With a following command of "Peels," they dropped to the ground like the dead weight they were and became lost to the realm of Dreams and their lord Morpheus.

Satisfied with her handiwork, Zatana dared to look back at Bruce as he lifted a man off his feet with the force of his fist, and watched as the poor bastard made that brutally quick descent to ground and unconsciousness and made the wise decision of turning back to her troubles, resorting to a quick right hook that allowed her opponent to be distracted enough to be ensnared by Dreaming as well.

"Holding up all right?" Zatana grinned, not allowing herself to look at Bruce as they rotated as if one a dime, maintaining their back-to-back position.

"Perfect.
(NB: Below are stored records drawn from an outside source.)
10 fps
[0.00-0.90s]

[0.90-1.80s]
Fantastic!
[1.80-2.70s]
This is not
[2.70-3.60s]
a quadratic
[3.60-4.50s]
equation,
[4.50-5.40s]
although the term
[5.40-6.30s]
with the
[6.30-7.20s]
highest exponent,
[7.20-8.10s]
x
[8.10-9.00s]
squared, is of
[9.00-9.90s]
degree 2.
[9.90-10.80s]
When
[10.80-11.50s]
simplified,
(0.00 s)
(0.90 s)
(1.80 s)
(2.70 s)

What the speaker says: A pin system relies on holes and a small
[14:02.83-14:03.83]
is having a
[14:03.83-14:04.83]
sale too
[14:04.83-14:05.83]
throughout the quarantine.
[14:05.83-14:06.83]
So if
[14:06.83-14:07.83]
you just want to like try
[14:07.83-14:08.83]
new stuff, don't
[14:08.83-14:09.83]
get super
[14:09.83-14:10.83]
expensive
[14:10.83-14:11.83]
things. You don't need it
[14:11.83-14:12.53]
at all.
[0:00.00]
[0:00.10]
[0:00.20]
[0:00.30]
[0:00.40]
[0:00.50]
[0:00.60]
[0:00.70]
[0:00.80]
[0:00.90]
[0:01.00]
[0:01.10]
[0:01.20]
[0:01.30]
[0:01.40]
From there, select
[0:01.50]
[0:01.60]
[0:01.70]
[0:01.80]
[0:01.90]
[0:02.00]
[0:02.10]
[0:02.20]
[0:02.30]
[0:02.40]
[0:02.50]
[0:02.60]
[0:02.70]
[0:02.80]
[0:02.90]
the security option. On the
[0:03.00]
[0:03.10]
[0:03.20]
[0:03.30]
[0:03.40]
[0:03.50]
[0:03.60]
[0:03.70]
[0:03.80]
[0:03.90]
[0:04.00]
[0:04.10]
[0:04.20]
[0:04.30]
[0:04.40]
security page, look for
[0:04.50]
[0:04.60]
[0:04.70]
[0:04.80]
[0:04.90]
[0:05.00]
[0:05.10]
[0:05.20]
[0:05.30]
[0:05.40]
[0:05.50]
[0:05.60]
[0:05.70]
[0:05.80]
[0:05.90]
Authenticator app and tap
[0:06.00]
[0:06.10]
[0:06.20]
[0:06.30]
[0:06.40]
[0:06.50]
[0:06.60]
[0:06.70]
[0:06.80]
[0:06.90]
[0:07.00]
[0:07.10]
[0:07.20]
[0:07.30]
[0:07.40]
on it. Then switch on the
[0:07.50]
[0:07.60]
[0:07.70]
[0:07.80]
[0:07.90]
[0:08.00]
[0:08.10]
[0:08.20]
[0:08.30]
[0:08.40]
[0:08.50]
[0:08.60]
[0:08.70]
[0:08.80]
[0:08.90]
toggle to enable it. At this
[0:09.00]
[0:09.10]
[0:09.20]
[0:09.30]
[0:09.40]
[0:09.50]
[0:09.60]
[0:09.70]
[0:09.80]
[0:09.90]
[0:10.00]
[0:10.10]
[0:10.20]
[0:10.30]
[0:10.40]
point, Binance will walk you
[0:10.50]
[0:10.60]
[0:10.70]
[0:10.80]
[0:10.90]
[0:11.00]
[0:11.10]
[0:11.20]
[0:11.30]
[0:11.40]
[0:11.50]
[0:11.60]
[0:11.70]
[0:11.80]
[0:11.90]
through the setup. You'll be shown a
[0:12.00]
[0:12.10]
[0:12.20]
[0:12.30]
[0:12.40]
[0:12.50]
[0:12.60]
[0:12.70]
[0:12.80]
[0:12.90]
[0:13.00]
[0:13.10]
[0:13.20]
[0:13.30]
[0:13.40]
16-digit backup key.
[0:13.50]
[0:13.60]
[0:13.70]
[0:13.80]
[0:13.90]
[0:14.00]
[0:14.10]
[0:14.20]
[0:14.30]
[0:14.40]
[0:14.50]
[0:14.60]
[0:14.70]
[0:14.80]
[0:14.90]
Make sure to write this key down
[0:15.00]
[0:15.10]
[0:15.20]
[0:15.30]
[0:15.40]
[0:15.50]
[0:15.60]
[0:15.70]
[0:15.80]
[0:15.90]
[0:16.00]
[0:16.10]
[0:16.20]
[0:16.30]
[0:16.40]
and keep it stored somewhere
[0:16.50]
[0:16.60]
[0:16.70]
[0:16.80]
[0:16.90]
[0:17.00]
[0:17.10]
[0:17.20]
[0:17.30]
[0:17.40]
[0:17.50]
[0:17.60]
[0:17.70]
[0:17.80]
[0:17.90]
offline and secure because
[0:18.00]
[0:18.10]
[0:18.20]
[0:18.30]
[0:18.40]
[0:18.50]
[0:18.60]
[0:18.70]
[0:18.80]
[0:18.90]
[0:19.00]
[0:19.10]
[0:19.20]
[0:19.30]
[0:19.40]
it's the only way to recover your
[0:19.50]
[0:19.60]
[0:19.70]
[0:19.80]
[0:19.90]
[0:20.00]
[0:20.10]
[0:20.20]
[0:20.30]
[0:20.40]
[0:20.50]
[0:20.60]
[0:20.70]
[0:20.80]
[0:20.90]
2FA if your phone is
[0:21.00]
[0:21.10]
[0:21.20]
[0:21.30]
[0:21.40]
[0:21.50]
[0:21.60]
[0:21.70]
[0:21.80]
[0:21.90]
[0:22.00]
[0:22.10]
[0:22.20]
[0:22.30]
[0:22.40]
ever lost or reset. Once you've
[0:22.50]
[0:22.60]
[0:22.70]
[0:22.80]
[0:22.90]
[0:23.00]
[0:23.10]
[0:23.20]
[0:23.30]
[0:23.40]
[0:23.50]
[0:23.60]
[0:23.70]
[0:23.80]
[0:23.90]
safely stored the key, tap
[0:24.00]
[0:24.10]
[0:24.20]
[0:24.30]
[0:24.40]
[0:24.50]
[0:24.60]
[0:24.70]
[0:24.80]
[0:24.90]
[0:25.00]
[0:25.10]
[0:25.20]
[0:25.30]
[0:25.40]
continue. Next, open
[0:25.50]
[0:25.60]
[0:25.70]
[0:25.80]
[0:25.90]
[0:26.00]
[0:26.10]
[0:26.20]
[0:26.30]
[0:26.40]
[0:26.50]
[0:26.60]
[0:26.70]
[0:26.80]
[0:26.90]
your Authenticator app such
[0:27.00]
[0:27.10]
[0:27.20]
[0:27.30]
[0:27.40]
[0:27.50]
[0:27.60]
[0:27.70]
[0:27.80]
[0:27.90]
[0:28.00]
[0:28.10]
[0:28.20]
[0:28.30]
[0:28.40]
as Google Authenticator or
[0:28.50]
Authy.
Don't let your guard down." Bruce responded back curtly before she heard a grunt and there was a loud thud as something dropped to the ground.

"Don't let yours." She teased and kicked up to knock a man silly and then jabbed his eye before murmuring, "T'nod evom" and then asked as she battled another, "Do you want to go somewhere after this?"

"Why do you ask?" He retorted and there was a punctual crack as they danced in the streetlight, coattails and cap fluttering and casting long, menacing shadows.

"Oh, I don't know, maybe because tomorrow's my twenty-first and I wouldn't mind having a friend tagging along." She not-so-subtly implied as she briefly engaged in fisticuffs and returned victorious.

After the longest of seconds passed as the large group surrounding them eventually became whittled down to two, she heard Bruce reply, "Maybe."

She fought a grin threatening to split her face in two as she commanded a man to fall to the ground and become unable to do anymore.

"Aww. You do care." She said as she turned to him and tucked a lock of hair behind her ear.

"Only if you're lucky, though." Bruce said, and she swore she could hear that oh-so-rare sarcasm he used that hinted in his voice.

"What makes you say that?" she asked as confusion dashed across her face, but before she could even think of finishing her sentence, with the most impeccable timing, an alarm moaned through the night, impending and whining, and before she could even react, Bruce had turned to extend a hand, and with a snap of his grappling hook, left the spotlight of the streetlight and returned to the darkness with the silent implication and expectance that she would follow.

"Ah." Zatana said, nodding to herself, and with the quick incantation, "Wollof mih" she retreated into it as well.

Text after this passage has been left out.